Registering model top-transfer-resnet50-model
Creating image
Image creation operation finished for image modelbuild-service:19, operation "Succeeded"
Creating service
Running...................................................
SucceededFPGA service creation operation finished, operation "Succeeded"


The service is now running in Azure and ready to serve requests. We can check the address and port.

In [13]:
print(service.ip_address + ':' + str(service.port))

52.170.149.10:80


## Client
There is a simple test client at amlrealtimeai.PredictionClient which can be used for testing. We'll use this client to score an image with our new service.

In [14]:
from azureml.contrib.brainwave.client import PredictionClient
client = PredictionClient(service.ip_address, service.port)

## Request
Let's see how our service does on a few images. It may get a few wrong.

In [22]:
from sklearn.metrics import roc_auc_score
from tqdm import tqdm
from utils import chunks

test_files = test_files[:1]  # For now...

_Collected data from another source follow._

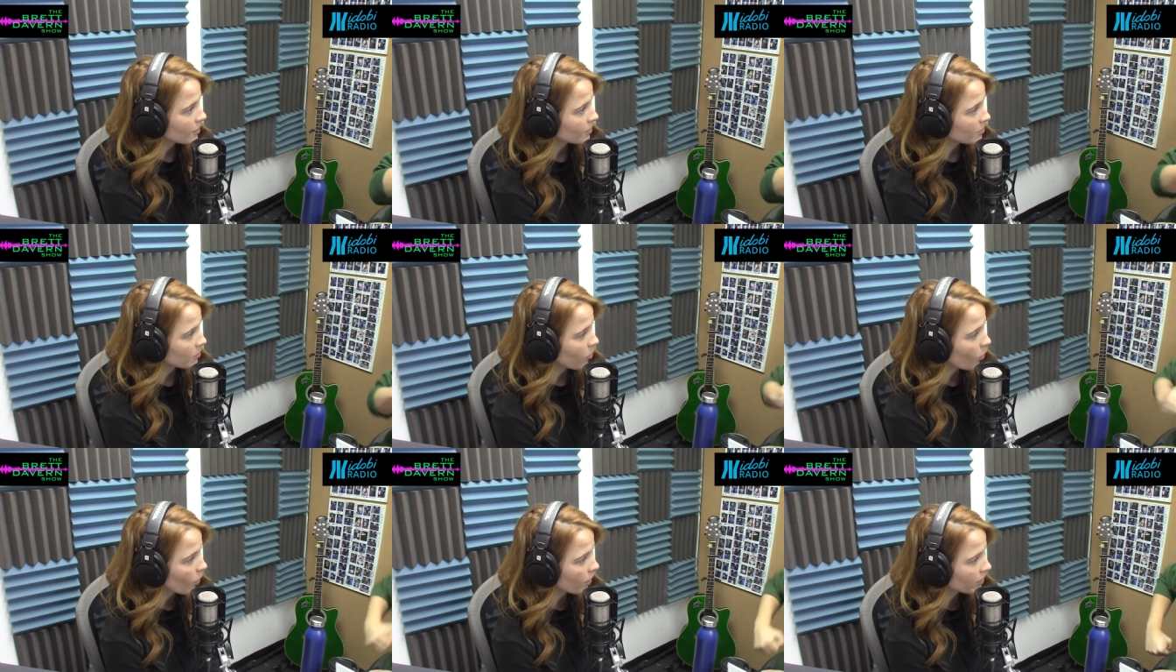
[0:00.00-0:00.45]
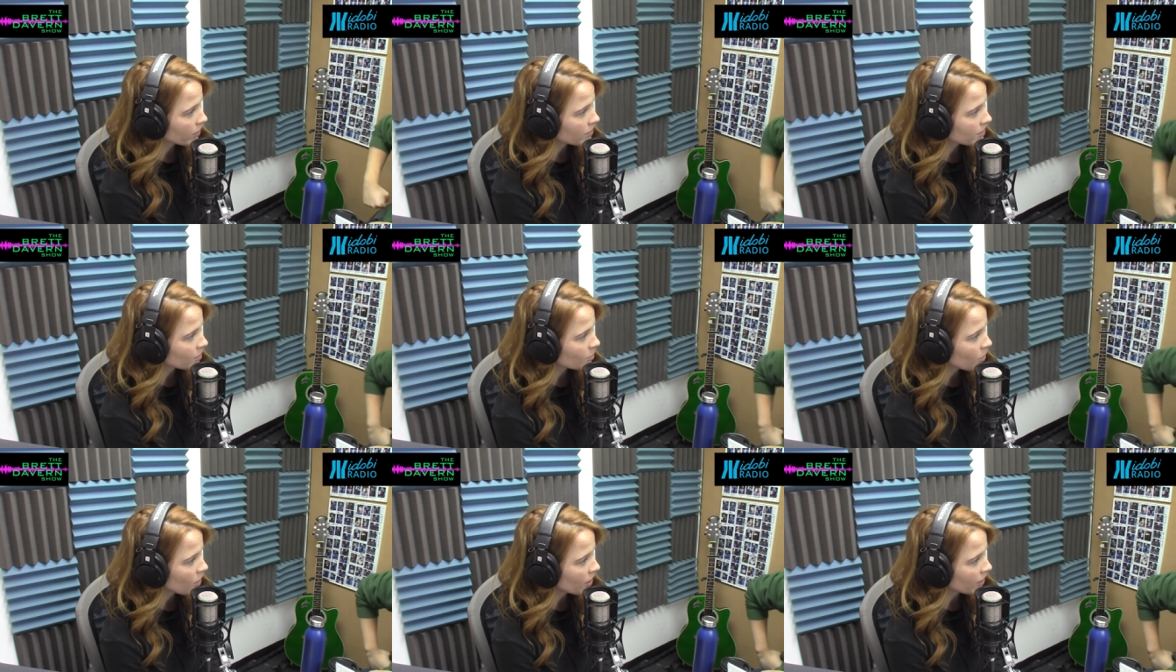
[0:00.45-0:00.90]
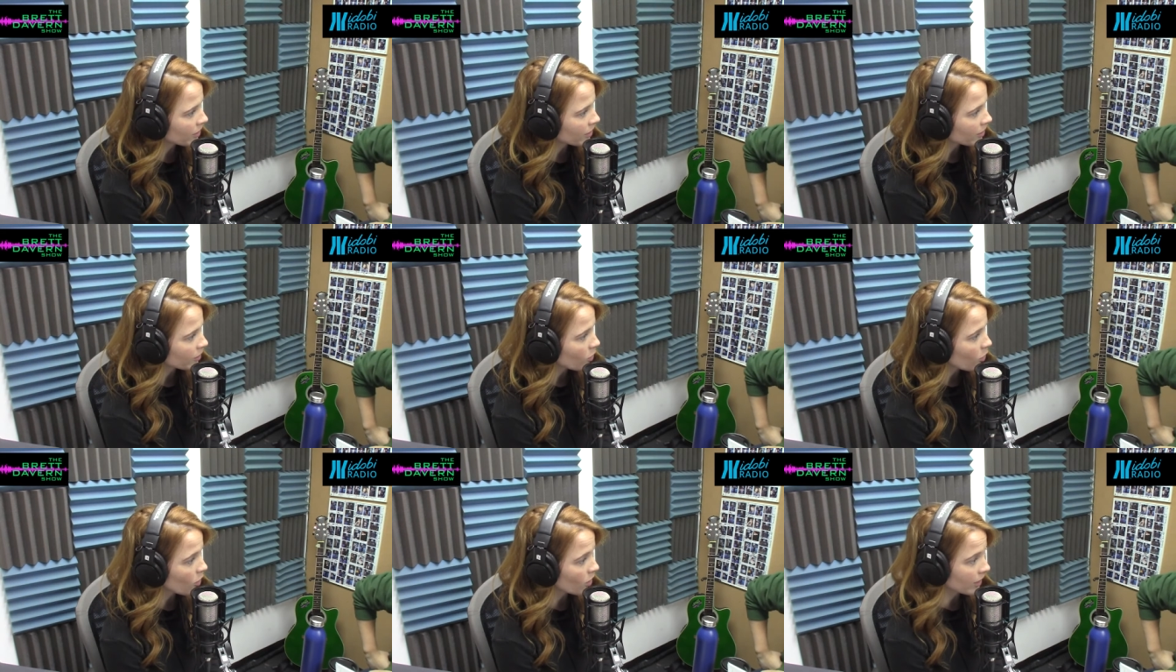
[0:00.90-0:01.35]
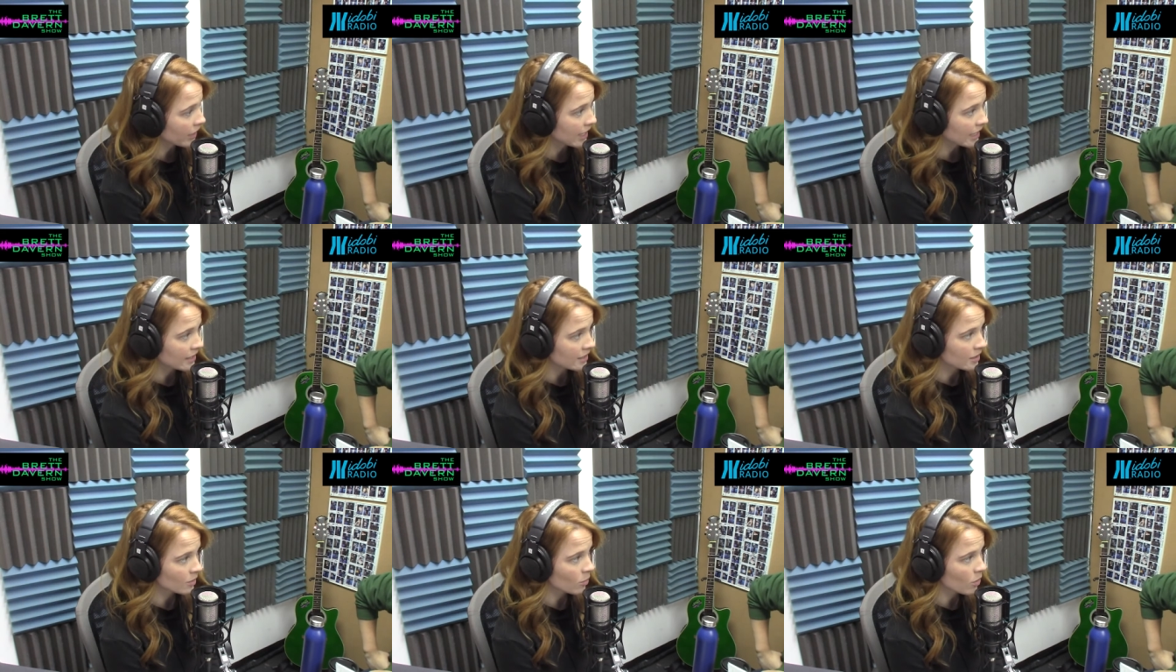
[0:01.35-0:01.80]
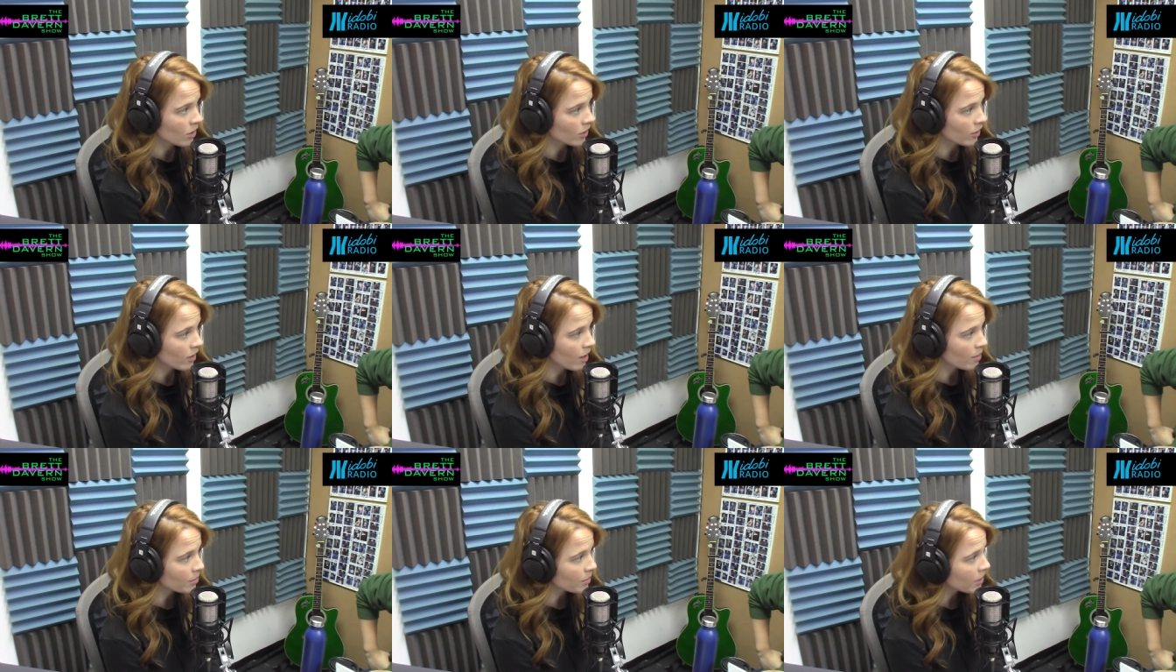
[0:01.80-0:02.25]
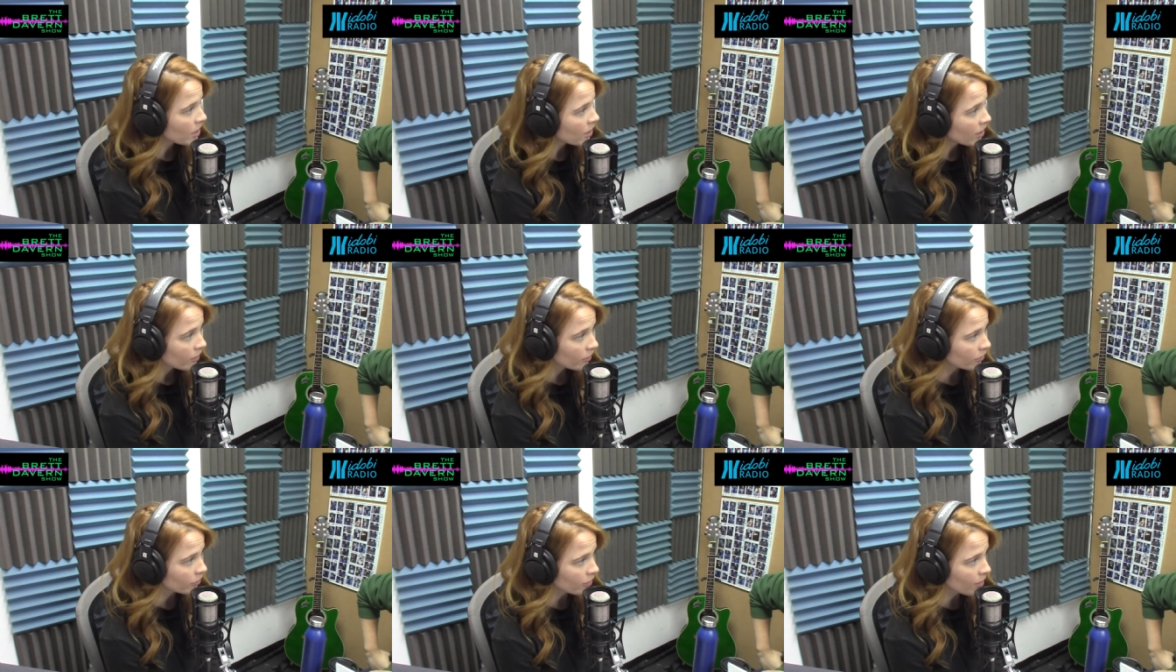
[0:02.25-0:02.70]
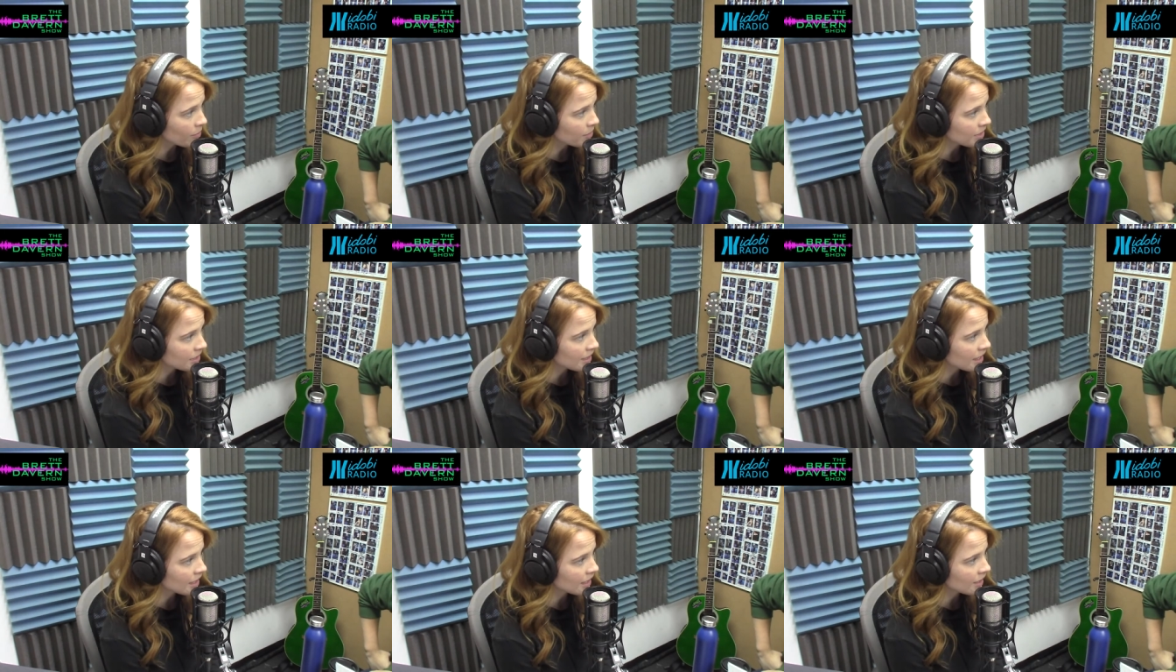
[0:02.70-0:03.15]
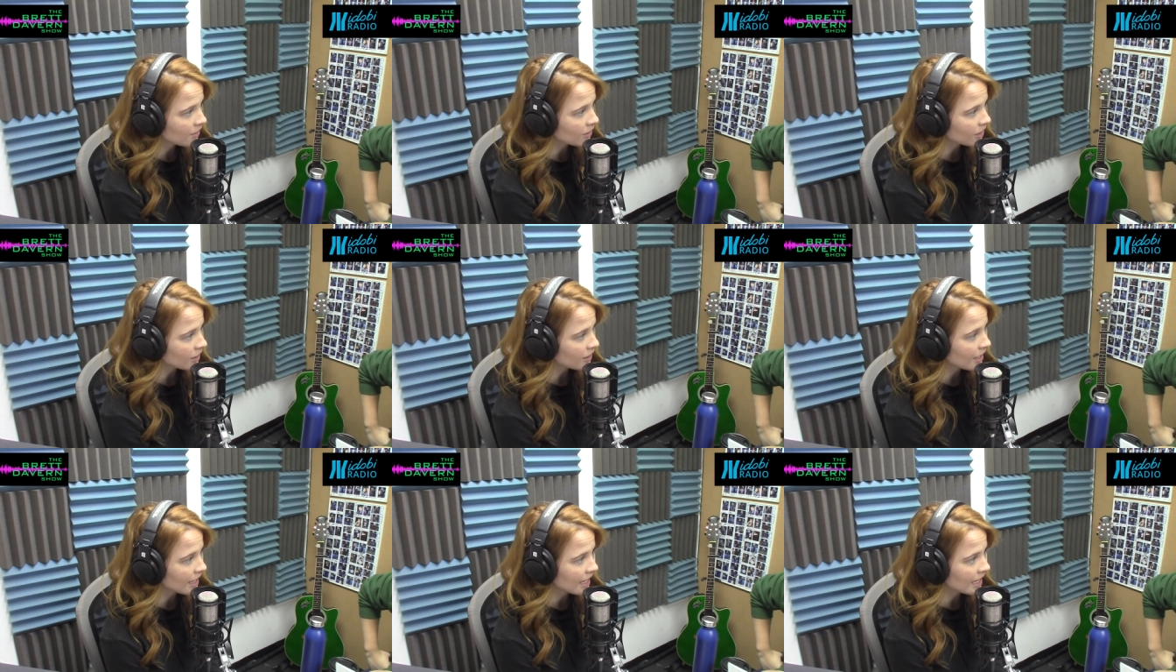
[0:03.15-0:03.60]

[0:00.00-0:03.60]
Boil some water or mm-hmm. heat some water up from the sink, even.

chunk_size = 1  # Brainwave only processes one request at a time
n_test_events = count_events(test_files)
chunk_num = int(n_test_events/chunk_size)+1

correct = 0
y_true = np.array([])
y_pred = np.array([])

for img_chunk, label_chunk, real_chunk_size in tqdm(chunks(test_files, chunk_size), total=chunk_num):
    results = client.score_numpy_array(img_chunk)
    if (results[0][0] > results[0][1]) == label_chunk[0][0]:
        correct += 1
        
    y_true = np.append(y_true, label_chunk[0][0])  # Convert from one-hot to true/false
    y_pred = np.append(y_pred, results[0][0])

accuracy = correct / n_test_events
auc = roc_auc_score(y_true, y_pred)

print("Accuracy:", accuracy, "AUC:", auc)

Accuracy: 0.64076 AUC: 0.9747914578533027


## Cleanup
Run the cell below to delete your service.

In [23]:
service.delete()